**Data for the task**.
────────

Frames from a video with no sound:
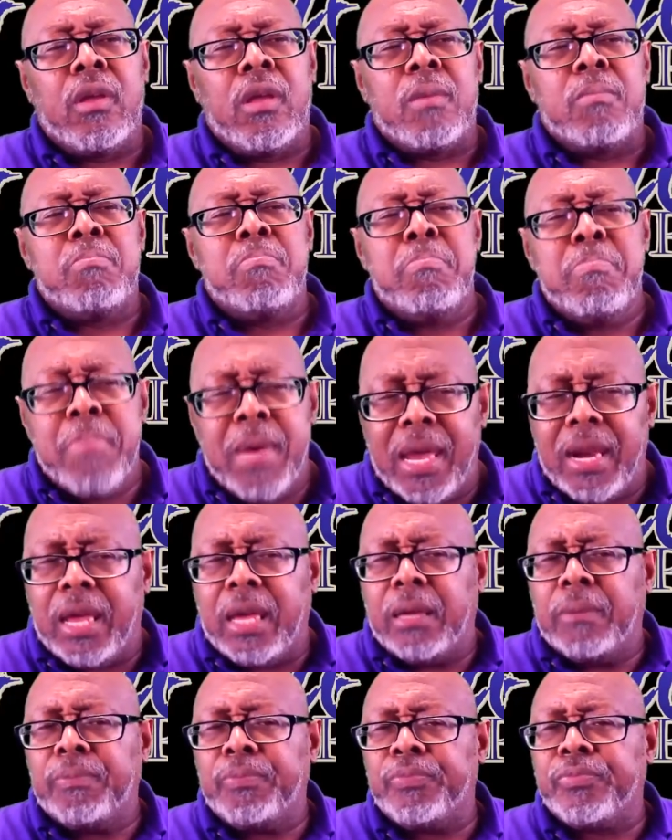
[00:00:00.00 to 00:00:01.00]

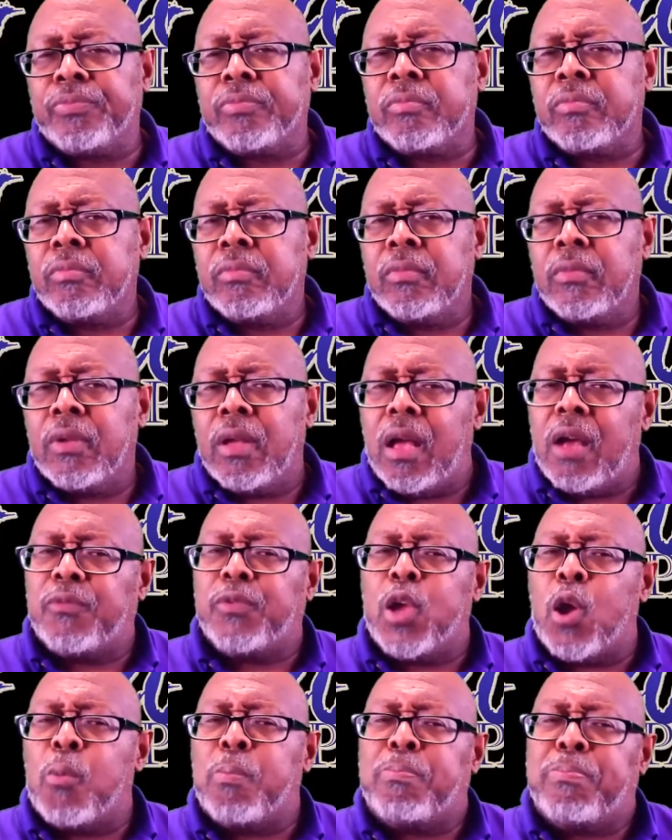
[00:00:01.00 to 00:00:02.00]
many of
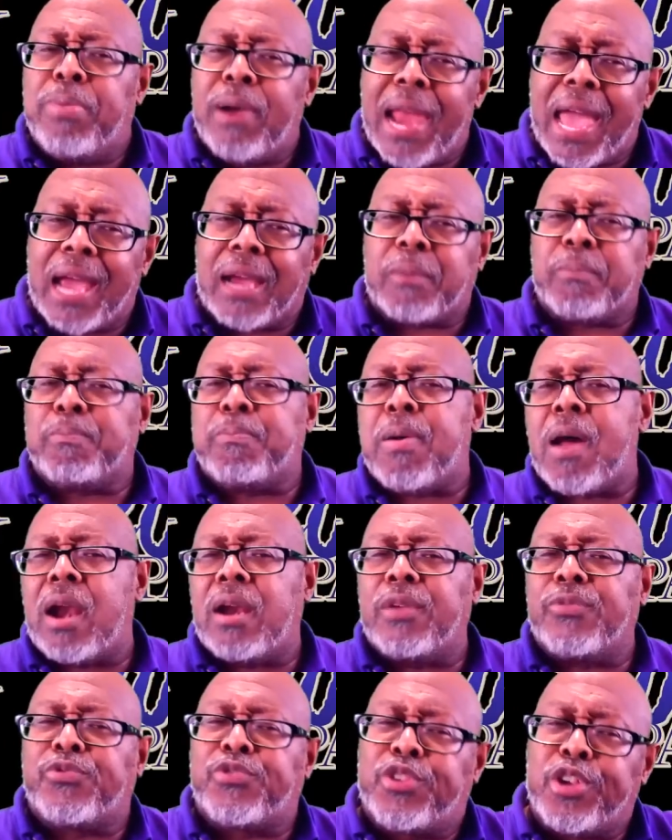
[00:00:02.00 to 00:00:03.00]
your black
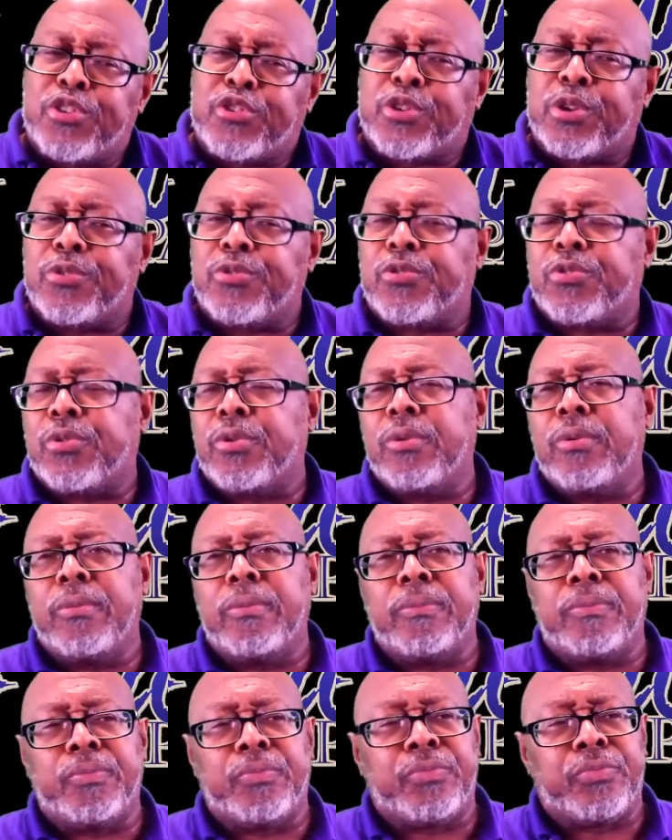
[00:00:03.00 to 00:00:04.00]
politicians,
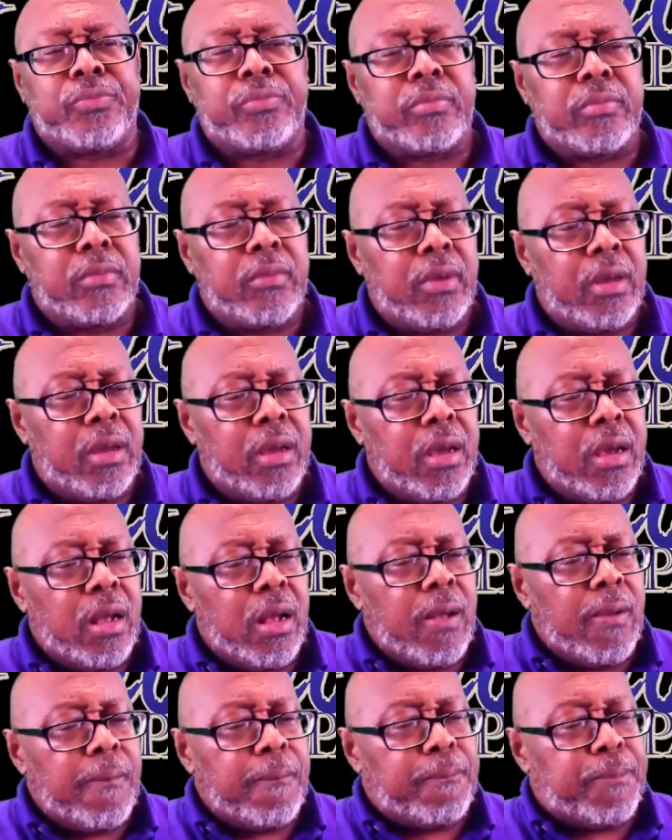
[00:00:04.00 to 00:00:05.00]

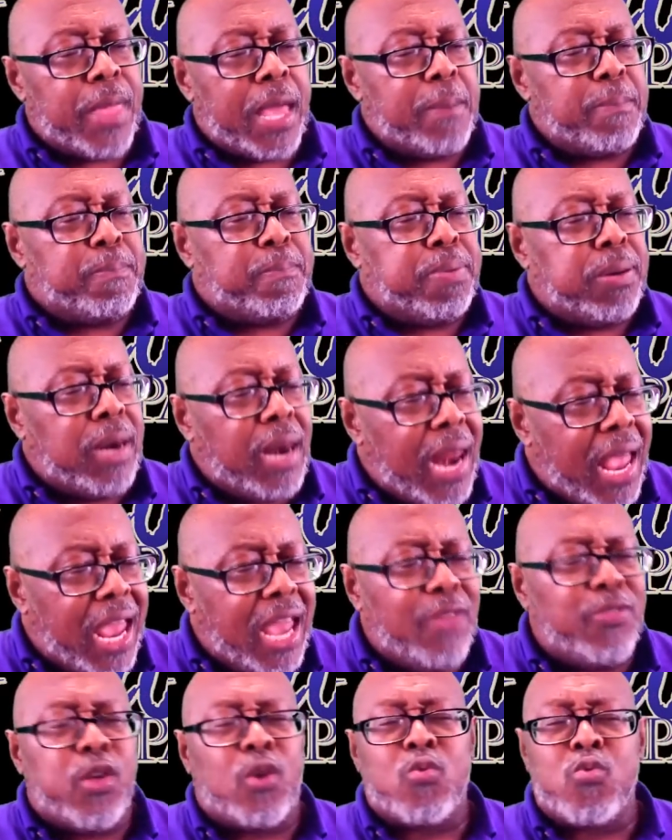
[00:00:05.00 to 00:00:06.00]
they
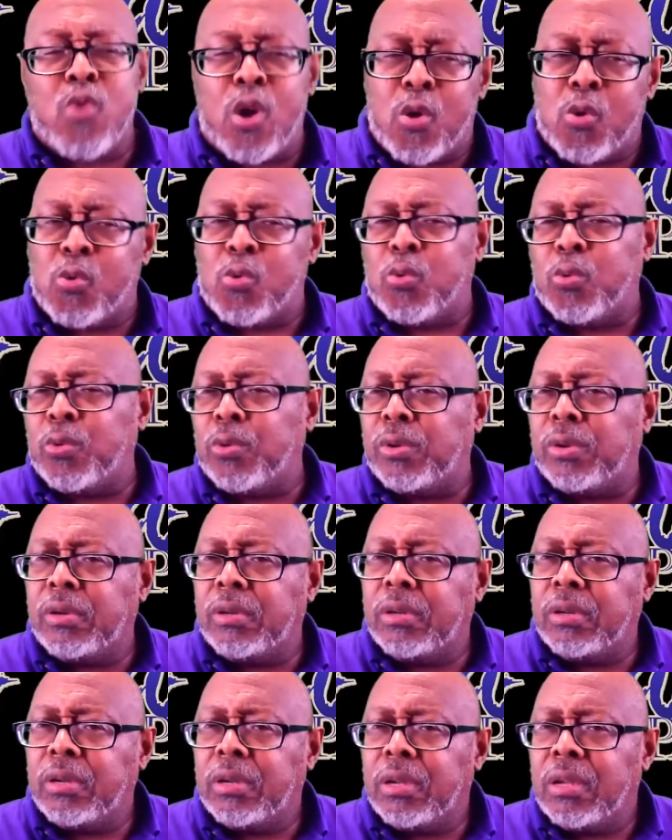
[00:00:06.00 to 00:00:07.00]
play the role
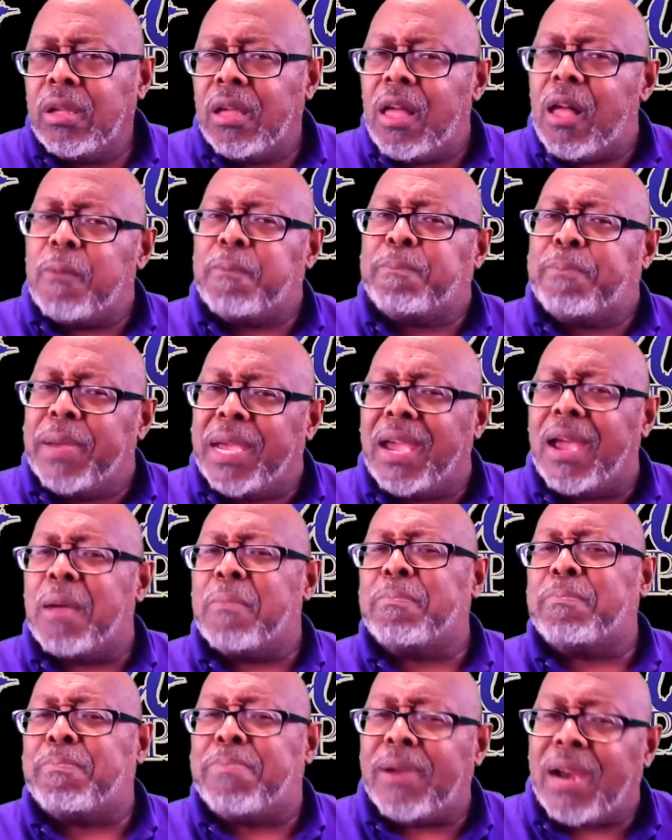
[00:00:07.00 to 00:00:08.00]
of
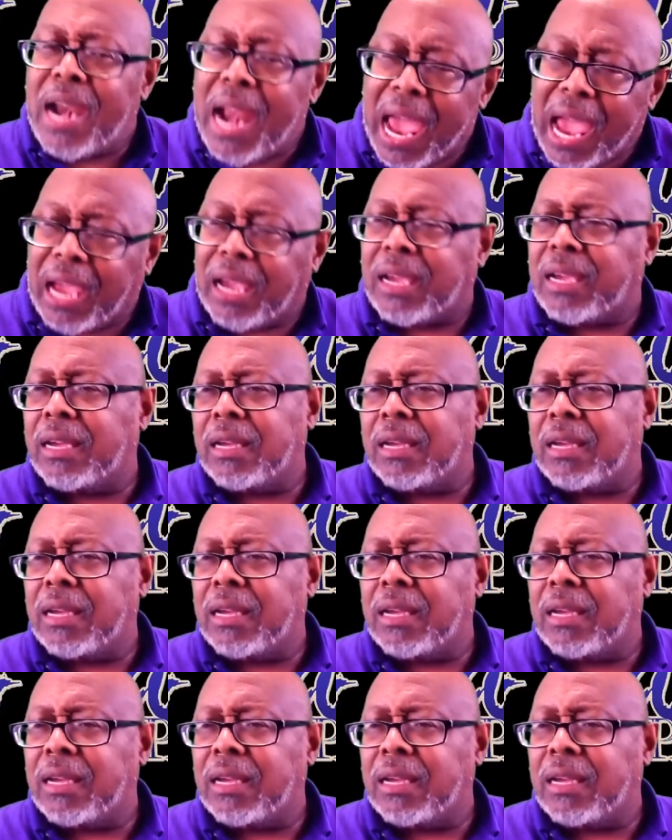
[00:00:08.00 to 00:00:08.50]
being black.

────────

**What the task requires**.
In the copy, include exactly the lines from the one containing "[00:00:05.00 to 00:00:06.00]" through the last line of the records, and no pictures or other text.

**Exercise output**.
[00:00:05.00 to 00:00:06.00]
they
[00:00:06.00 to 00:00:07.00]
play the role
[00:00:07.00 to 00:00:08.00]
of
[00:00:08.00 to 00:00:08.50]
being black.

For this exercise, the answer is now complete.